Apple sensor supplier InvenSense is facing a class-action lawsuit filed by investors accusing the company of defrauding investors by not revealing the true terms of its deals with Apple and Samsung, reports Silicon Beat. InvenSense recently joined Apple’s supply chain, producing gyroscopes and accelerometers for the iPhone 6 and 6 Plus.
In the lawsuit, investors accuse InvenSense CEO Alan Krock of providing misleading guidance when he discussed a large new customer during the company’s earnings conference call in July 2014.
“Instead of revealing the true condition of the company and its prospects, defendants hid those facts from investors and chose to issue strong guidance and paint a picture of a bright future with a new mega-customer,” the complaint states.

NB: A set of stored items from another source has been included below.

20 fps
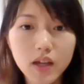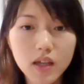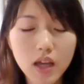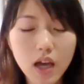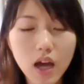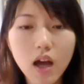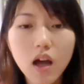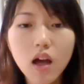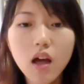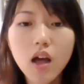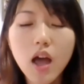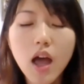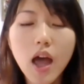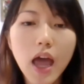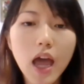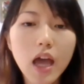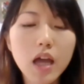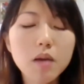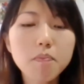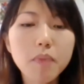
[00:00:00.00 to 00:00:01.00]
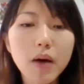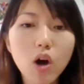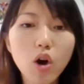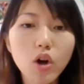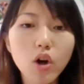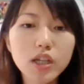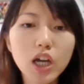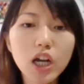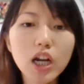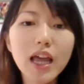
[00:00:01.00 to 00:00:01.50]
Yeah. And but
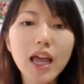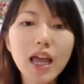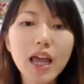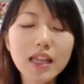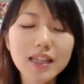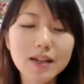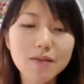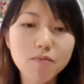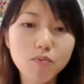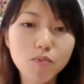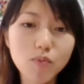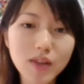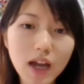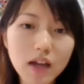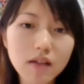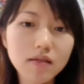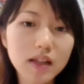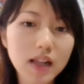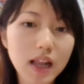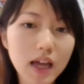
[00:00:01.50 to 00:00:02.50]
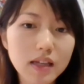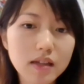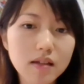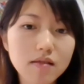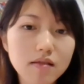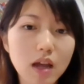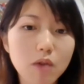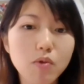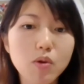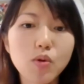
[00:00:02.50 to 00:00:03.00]
on the other hand, the nice
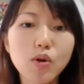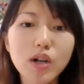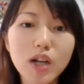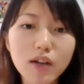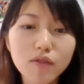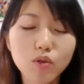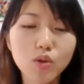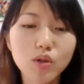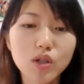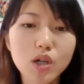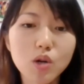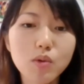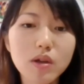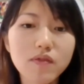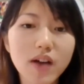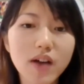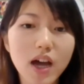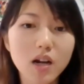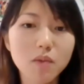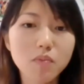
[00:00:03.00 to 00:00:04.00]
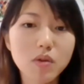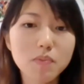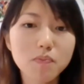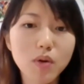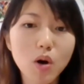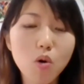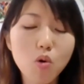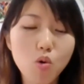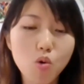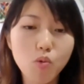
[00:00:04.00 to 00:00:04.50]
clients that we would love to deal with are the
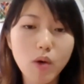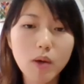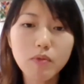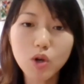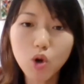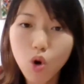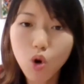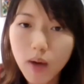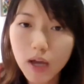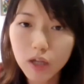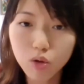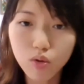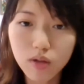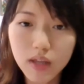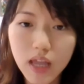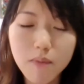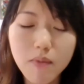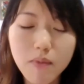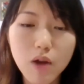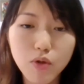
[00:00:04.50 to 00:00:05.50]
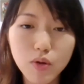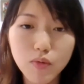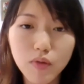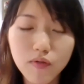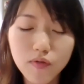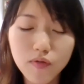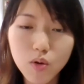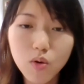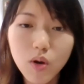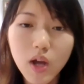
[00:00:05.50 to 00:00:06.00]
people who, when we go back to them and we
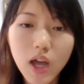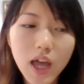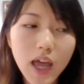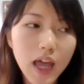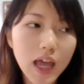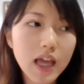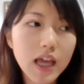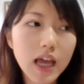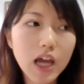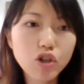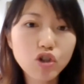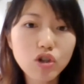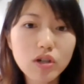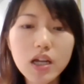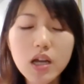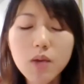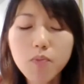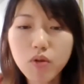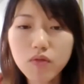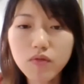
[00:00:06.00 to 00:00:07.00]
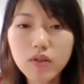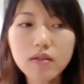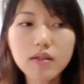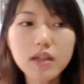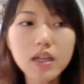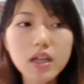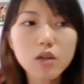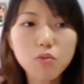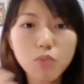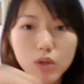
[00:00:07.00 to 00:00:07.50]
review, hey, actually
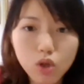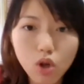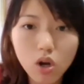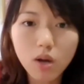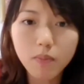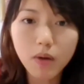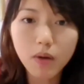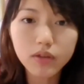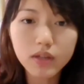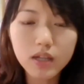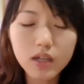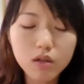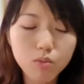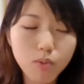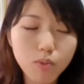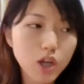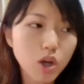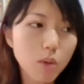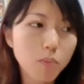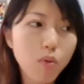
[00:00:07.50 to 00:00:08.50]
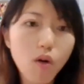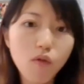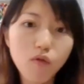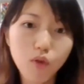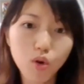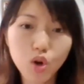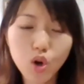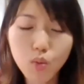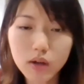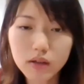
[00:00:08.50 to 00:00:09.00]
previously if we talk about this, right, your
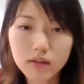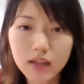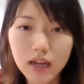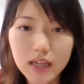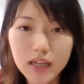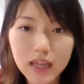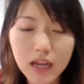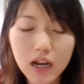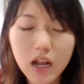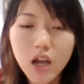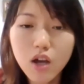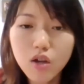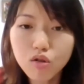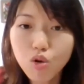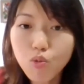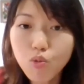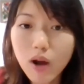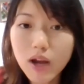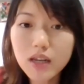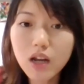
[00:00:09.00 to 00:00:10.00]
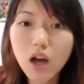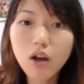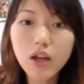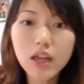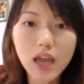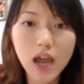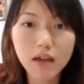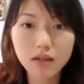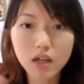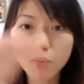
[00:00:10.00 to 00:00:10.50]
portfolio was like that. So right now
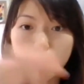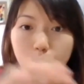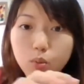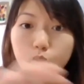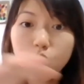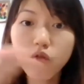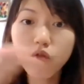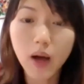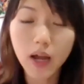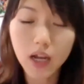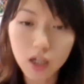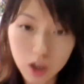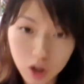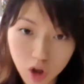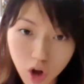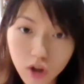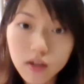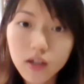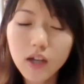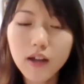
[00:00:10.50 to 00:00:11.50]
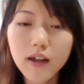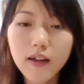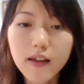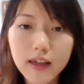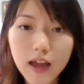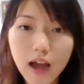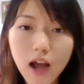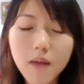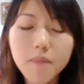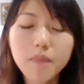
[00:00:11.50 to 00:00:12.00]
it has improved by a lot.
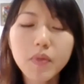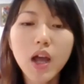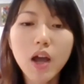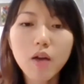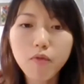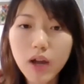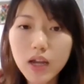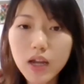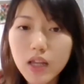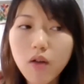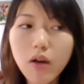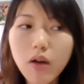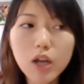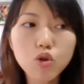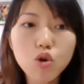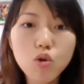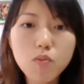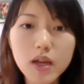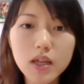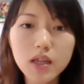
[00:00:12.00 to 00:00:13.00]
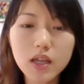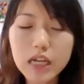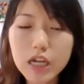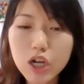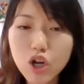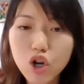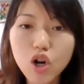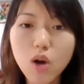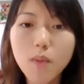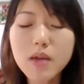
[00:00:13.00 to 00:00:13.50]
Yeah. Right now I know the
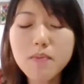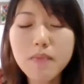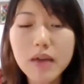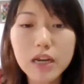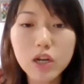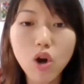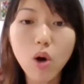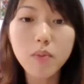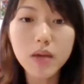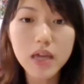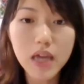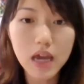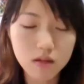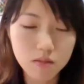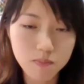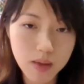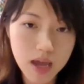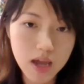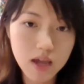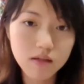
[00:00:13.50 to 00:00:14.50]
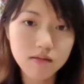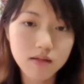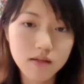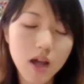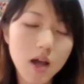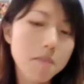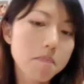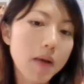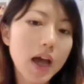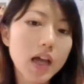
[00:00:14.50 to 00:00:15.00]
economy may not be as best,
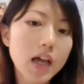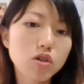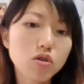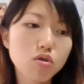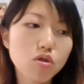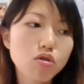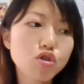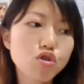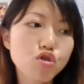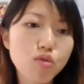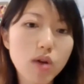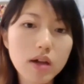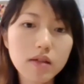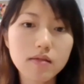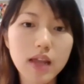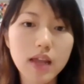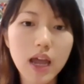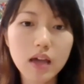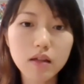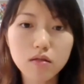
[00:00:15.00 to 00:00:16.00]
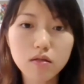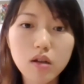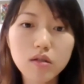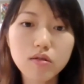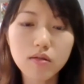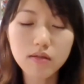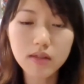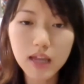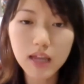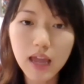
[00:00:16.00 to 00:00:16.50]
but you know, trust that as long as
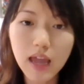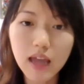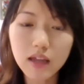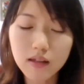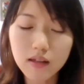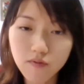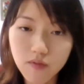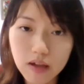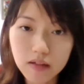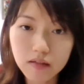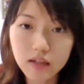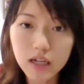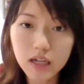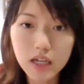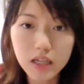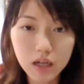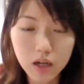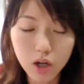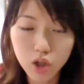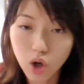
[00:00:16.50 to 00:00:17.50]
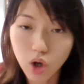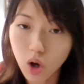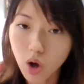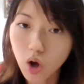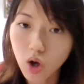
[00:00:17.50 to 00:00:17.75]
you stay invested in the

Investors believed the new customer to be Apple and increased their stock holdings based on this assumption. During this buying frenzy, InvenSense insiders reportedly sold off their shares, making more than $5.3 million at a time when the price of InvenSense’s stock was climbing.
Investors were surprised when InvenSense’s gross margins dropped 11 percentage points in the following quarter despite this supposed lucrative Apple contract, and the company’s share price quickly fell 20 percent. Plaintiffs in the case assert this decline in the company’s financial state was the result of overly generous supplier deals with Apple and Samsung, as well as manufacturing problems that delayed component shipments. The company’s failure to disclose these “sweetheart deals” is the basis for the class-action lawsuit.
InvenSense isn’t the first supplier to face financial troubles after inking a deal with Apple. Materials manufacturer GT Advanced last year filed for bankruptcy following a failed manufacturer agreement with Apple to supply sapphire for future Apple devices.